Перед зарею задремавшего графа Орлова разбудили. Привели перебежчика из французского лагеря. Это был польский унтер офицер корпуса Понятовского. Унтер офицер этот по польски объяснил, что он перебежал потому, что его обидели по службе, что ему давно бы пора быть офицером, что он храбрее всех и потому бросил их и хочет их наказать. Он говорил, что Мюрат ночует в версте от них и что, ежели ему дадут сто человек конвою, он живьем возьмет его. Граф Орлов Денисов посоветовался с своими товарищами. Предложение было слишком лестно, чтобы отказаться. Все вызывались ехать, все советовали попытаться. После многих споров и соображений генерал майор Греков с двумя казачьими полками решился ехать с унтер офицером.
– Ну помни же, – сказал граф Орлов Денисов унтер офицеру, отпуская его, – в случае ты соврал, я тебя велю повесить, как собаку, а правда – сто червонцев.
Унтер офицер с решительным видом не отвечал на эти слова, сел верхом и поехал с быстро собравшимся Грековым. Они скрылись в лесу. Граф Орлов, пожимаясь от свежести начинавшего брезжить утра, взволнованный тем, что им затеяно на свою ответственность, проводив Грекова, вышел из леса и стал оглядывать неприятельский лагерь, видневшийся теперь обманчиво в свете начинавшегося утра и догоравших костров. Справа от графа Орлова Денисова, по открытому склону, должны были показаться наши колонны. Граф Орлов глядел туда; но несмотря на то, что издалека они были бы заметны, колонн этих не было видно. Во французском лагере, как показалось графу Орлову Денисову, и в особенности по словам его очень зоркого адъютанта, начинали шевелиться.

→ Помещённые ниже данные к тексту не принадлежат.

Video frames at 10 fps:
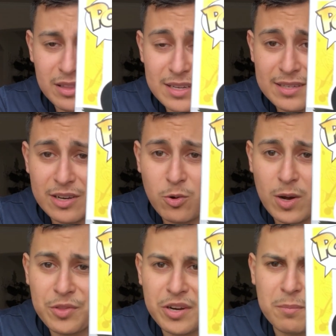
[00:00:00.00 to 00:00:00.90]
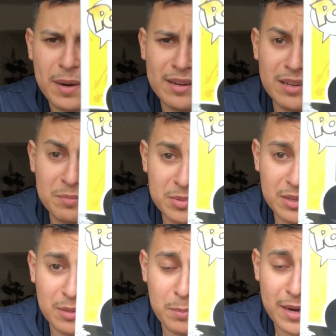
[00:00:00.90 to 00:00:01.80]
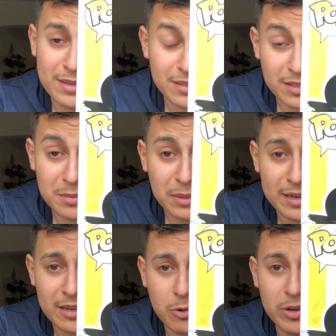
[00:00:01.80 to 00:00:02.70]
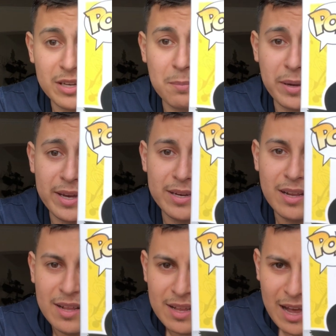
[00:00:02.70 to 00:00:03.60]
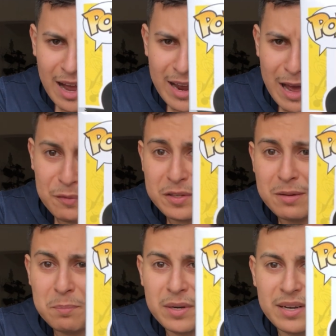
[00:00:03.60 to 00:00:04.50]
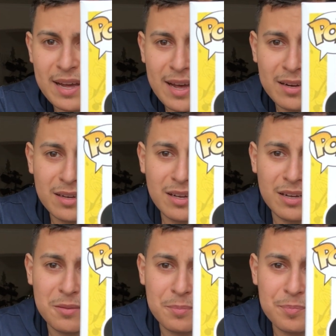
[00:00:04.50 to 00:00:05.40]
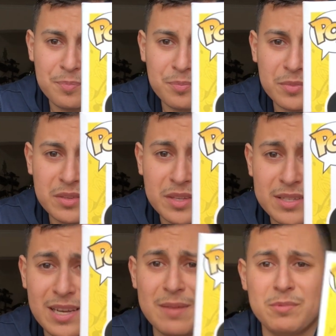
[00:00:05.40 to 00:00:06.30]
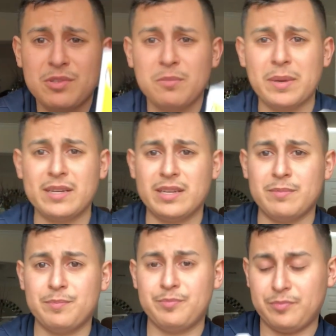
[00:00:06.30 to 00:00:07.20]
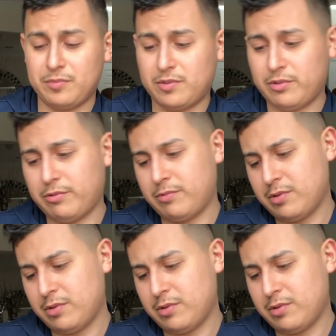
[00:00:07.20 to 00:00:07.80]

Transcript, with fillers: unless I go out there and buy buy some like acrylic paint. I have some, but not um, the type to paint him. So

– Ах, право, поздно, – сказал граф Орлов, поглядев на лагерь. Ему вдруг, как это часто бывает, после того как человека, которому мы поверим, нет больше перед глазами, ему вдруг совершенно ясно и очевидно стало, что унтер офицер этот обманщик, что он наврал и только испортит все дело атаки отсутствием этих двух полков, которых он заведет бог знает куда. Можно ли из такой массы войск выхватить главнокомандующего?
– Право, он врет, этот шельма, – сказал граф.
– Можно воротить, – сказал один из свиты, который почувствовал так же, как и граф Орлов Денисов, недоверие к предприятию, когда посмотрел на лагерь.
– А? Право?.. как вы думаете, или оставить? Или нет?
– Прикажете воротить?
– Воротить, воротить! – вдруг решительно сказал граф Орлов, глядя на часы, – поздно будет, совсем светло.
И адъютант поскакал лесом за Грековым. Когда Греков вернулся, граф Орлов Денисов, взволнованный и этой отмененной попыткой, и тщетным ожиданием пехотных колонн, которые все не показывались, и близостью неприятеля (все люди его отряда испытывали то же), решил наступать.
Шепотом прокомандовал он: «Садись!» Распределились, перекрестились…
– С богом!
«Урааааа!» – зашумело по лесу, и, одна сотня за другой, как из мешка высыпаясь, полетели весело казаки с своими дротиками наперевес, через ручей к лагерю.
Один отчаянный, испуганный крик первого увидавшего казаков француза – и все, что было в лагере, неодетое, спросонков бросило пушки, ружья, лошадей и побежало куда попало.
Ежели бы казаки преследовали французов, не обращая внимания на то, что было позади и вокруг них, они взяли бы и Мюрата, и все, что тут было. Начальники и хотели этого. Но нельзя было сдвинуть с места казаков, когда они добрались до добычи и пленных. Команды никто не слушал. Взято было тут же тысяча пятьсот человек пленных, тридцать восемь орудий, знамена и, что важнее всего для казаков, лошади, седла, одеяла и различные предметы. Со всем этим надо было обойтись, прибрать к рукам пленных, пушки, поделить добычу, покричать, даже подраться между собой: всем этим занялись казаки.